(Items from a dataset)
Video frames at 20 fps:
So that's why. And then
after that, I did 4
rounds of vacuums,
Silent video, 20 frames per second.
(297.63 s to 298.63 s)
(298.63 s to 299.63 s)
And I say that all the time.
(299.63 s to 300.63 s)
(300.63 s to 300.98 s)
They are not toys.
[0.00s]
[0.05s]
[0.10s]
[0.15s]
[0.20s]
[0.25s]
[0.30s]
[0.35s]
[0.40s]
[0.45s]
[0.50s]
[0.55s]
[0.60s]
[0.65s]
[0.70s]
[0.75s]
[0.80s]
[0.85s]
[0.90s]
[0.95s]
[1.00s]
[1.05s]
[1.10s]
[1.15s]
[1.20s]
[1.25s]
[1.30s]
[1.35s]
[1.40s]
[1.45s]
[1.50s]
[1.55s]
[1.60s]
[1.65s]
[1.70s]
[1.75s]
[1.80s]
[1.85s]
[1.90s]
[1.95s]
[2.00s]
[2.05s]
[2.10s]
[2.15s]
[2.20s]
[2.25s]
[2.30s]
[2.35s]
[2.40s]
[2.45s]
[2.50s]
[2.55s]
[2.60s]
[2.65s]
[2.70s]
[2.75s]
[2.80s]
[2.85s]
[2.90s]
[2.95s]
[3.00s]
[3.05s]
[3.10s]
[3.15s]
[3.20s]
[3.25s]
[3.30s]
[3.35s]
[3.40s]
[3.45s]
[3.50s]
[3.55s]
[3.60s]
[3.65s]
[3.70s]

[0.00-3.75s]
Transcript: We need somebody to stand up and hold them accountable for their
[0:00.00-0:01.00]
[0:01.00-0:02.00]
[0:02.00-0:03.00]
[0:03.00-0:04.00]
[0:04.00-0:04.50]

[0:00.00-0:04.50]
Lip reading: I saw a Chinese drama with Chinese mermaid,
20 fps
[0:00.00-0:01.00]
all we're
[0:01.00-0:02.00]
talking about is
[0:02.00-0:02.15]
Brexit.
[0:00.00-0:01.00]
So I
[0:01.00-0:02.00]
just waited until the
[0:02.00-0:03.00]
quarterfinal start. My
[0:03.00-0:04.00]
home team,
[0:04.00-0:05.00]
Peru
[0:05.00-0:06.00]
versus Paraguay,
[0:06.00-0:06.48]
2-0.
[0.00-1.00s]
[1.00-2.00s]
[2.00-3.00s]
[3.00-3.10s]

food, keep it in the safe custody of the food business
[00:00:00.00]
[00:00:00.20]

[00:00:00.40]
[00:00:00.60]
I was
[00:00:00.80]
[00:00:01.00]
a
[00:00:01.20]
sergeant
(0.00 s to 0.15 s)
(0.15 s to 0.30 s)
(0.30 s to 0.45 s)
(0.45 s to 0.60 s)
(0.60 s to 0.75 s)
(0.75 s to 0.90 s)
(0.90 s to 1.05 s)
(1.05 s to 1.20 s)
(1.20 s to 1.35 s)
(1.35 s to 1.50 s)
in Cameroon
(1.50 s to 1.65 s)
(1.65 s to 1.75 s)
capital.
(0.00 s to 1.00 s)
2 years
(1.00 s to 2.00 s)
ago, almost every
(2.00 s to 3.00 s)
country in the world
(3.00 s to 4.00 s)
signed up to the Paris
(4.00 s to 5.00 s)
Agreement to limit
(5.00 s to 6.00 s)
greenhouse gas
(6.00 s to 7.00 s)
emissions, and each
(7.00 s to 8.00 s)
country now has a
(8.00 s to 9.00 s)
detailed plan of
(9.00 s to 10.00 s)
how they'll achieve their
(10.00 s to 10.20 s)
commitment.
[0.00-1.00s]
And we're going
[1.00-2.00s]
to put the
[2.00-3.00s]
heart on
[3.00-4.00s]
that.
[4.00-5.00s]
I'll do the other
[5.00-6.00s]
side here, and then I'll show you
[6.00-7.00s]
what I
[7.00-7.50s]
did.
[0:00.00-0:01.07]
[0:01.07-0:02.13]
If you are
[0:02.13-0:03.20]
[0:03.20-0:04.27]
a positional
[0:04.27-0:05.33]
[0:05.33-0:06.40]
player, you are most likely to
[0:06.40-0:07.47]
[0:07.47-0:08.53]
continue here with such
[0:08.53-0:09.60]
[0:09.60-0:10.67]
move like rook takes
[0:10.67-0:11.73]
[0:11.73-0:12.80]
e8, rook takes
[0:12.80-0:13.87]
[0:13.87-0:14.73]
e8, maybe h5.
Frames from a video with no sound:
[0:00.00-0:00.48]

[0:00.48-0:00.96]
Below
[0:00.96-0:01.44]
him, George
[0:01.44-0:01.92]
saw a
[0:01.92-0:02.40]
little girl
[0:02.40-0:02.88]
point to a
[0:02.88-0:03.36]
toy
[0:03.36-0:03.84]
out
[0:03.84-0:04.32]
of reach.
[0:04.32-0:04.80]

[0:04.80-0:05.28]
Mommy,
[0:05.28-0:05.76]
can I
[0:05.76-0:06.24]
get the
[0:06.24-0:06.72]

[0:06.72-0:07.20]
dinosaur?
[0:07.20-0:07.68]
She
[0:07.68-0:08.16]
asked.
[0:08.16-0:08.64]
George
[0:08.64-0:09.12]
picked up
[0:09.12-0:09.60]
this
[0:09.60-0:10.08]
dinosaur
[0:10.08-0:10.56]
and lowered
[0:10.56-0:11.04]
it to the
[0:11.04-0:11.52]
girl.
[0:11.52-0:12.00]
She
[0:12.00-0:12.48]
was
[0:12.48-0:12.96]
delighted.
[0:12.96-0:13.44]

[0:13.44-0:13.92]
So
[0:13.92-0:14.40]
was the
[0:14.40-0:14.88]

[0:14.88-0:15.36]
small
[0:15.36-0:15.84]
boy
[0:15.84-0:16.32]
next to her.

How to complete this task:
All records are to be printed again, exactly and completely.

Task result:
Video frames at 20 fps:
So that's why. And then
after that, I did 4
rounds of vacuums,
Silent video, 20 frames per second.
(297.63 s to 298.63 s)
(298.63 s to 299.63 s)
And I say that all the time.
(299.63 s to 300.63 s)
(300.63 s to 300.98 s)
They are not toys.
[0.00s]
[0.05s]
[0.10s]
[0.15s]
[0.20s]
[0.25s]
[0.30s]
[0.35s]
[0.40s]
[0.45s]
[0.50s]
[0.55s]
[0.60s]
[0.65s]
[0.70s]
[0.75s]
[0.80s]
[0.85s]
[0.90s]
[0.95s]
[1.00s]
[1.05s]
[1.10s]
[1.15s]
[1.20s]
[1.25s]
[1.30s]
[1.35s]
[1.40s]
[1.45s]
[1.50s]
[1.55s]
[1.60s]
[1.65s]
[1.70s]
[1.75s]
[1.80s]
[1.85s]
[1.90s]
[1.95s]
[2.00s]
[2.05s]
[2.10s]
[2.15s]
[2.20s]
[2.25s]
[2.30s]
[2.35s]
[2.40s]
[2.45s]
[2.50s]
[2.55s]
[2.60s]
[2.65s]
[2.70s]
[2.75s]
[2.80s]
[2.85s]
[2.90s]
[2.95s]
[3.00s]
[3.05s]
[3.10s]
[3.15s]
[3.20s]
[3.25s]
[3.30s]
[3.35s]
[3.40s]
[3.45s]
[3.50s]
[3.55s]
[3.60s]
[3.65s]
[3.70s]

[0.00-3.75s]
Transcript: We need somebody to stand up and hold them accountable for their
[0:00.00-0:01.00]
[0:01.00-0:02.00]
[0:02.00-0:03.00]
[0:03.00-0:04.00]
[0:04.00-0:04.50]

[0:00.00-0:04.50]
Lip reading: I saw a Chinese drama with Chinese mermaid,
20 fps
[0:00.00-0:01.00]
all we're
[0:01.00-0:02.00]
talking about is
[0:02.00-0:02.15]
Brexit.
[0:00.00-0:01.00]
So I
[0:01.00-0:02.00]
just waited until the
[0:02.00-0:03.00]
quarterfinal start. My
[0:03.00-0:04.00]
home team,
[0:04.00-0:05.00]
Peru
[0:05.00-0:06.00]
versus Paraguay,
[0:06.00-0:06.48]
2-0.
[0.00-1.00s]
[1.00-2.00s]
[2.00-3.00s]
[3.00-3.10s]

food, keep it in the safe custody of the food business
[00:00:00.00]
[00:00:00.20]

[00:00:00.40]
[00:00:00.60]
I was
[00:00:00.80]
[00:00:01.00]
a
[00:00:01.20]
sergeant
(0.00 s to 0.15 s)
(0.15 s to 0.30 s)
(0.30 s to 0.45 s)
(0.45 s to 0.60 s)
(0.60 s to 0.75 s)
(0.75 s to 0.90 s)
(0.90 s to 1.05 s)
(1.05 s to 1.20 s)
(1.20 s to 1.35 s)
(1.35 s to 1.50 s)
in Cameroon
(1.50 s to 1.65 s)
(1.65 s to 1.75 s)
capital.
(0.00 s to 1.00 s)
2 years
(1.00 s to 2.00 s)
ago, almost every
(2.00 s to 3.00 s)
country in the world
(3.00 s to 4.00 s)
signed up to the Paris
(4.00 s to 5.00 s)
Agreement to limit
(5.00 s to 6.00 s)
greenhouse gas
(6.00 s to 7.00 s)
emissions, and each
(7.00 s to 8.00 s)
country now has a
(8.00 s to 9.00 s)
detailed plan of
(9.00 s to 10.00 s)
how they'll achieve their
(10.00 s to 10.20 s)
commitment.
[0.00-1.00s]
And we're going
[1.00-2.00s]
to put the
[2.00-3.00s]
heart on
[3.00-4.00s]
that.
[4.00-5.00s]
I'll do the other
[5.00-6.00s]
side here, and then I'll show you
[6.00-7.00s]
what I
[7.00-7.50s]
did.
[0:00.00-0:01.07]
[0:01.07-0:02.13]
If you are
[0:02.13-0:03.20]
[0:03.20-0:04.27]
a positional
[0:04.27-0:05.33]
[0:05.33-0:06.40]
player, you are most likely to
[0:06.40-0:07.47]
[0:07.47-0:08.53]
continue here with such
[0:08.53-0:09.60]
[0:09.60-0:10.67]
move like rook takes
[0:10.67-0:11.73]
[0:11.73-0:12.80]
e8, rook takes
[0:12.80-0:13.87]
[0:13.87-0:14.73]
e8, maybe h5.
Frames from a video with no sound:
[0:00.00-0:00.48]

[0:00.48-0:00.96]
Below
[0:00.96-0:01.44]
him, George
[0:01.44-0:01.92]
saw a
[0:01.92-0:02.40]
little girl
[0:02.40-0:02.88]
point to a
[0:02.88-0:03.36]
toy
[0:03.36-0:03.84]
out
[0:03.84-0:04.32]
of reach.
[0:04.32-0:04.80]

[0:04.80-0:05.28]
Mommy,
[0:05.28-0:05.76]
can I
[0:05.76-0:06.24]
get the
[0:06.24-0:06.72]

[0:06.72-0:07.20]
dinosaur?
[0:07.20-0:07.68]
She
[0:07.68-0:08.16]
asked.
[0:08.16-0:08.64]
George
[0:08.64-0:09.12]
picked up
[0:09.12-0:09.60]
this
[0:09.60-0:10.08]
dinosaur
[0:10.08-0:10.56]
and lowered
[0:10.56-0:11.04]
it to the
[0:11.04-0:11.52]
girl.
[0:11.52-0:12.00]
She
[0:12.00-0:12.48]
was
[0:12.48-0:12.96]
delighted.
[0:12.96-0:13.44]

[0:13.44-0:13.92]
So
[0:13.92-0:14.40]
was the
[0:14.40-0:14.88]

[0:14.88-0:15.36]
small
[0:15.36-0:15.84]
boy
[0:15.84-0:16.32]
next to her.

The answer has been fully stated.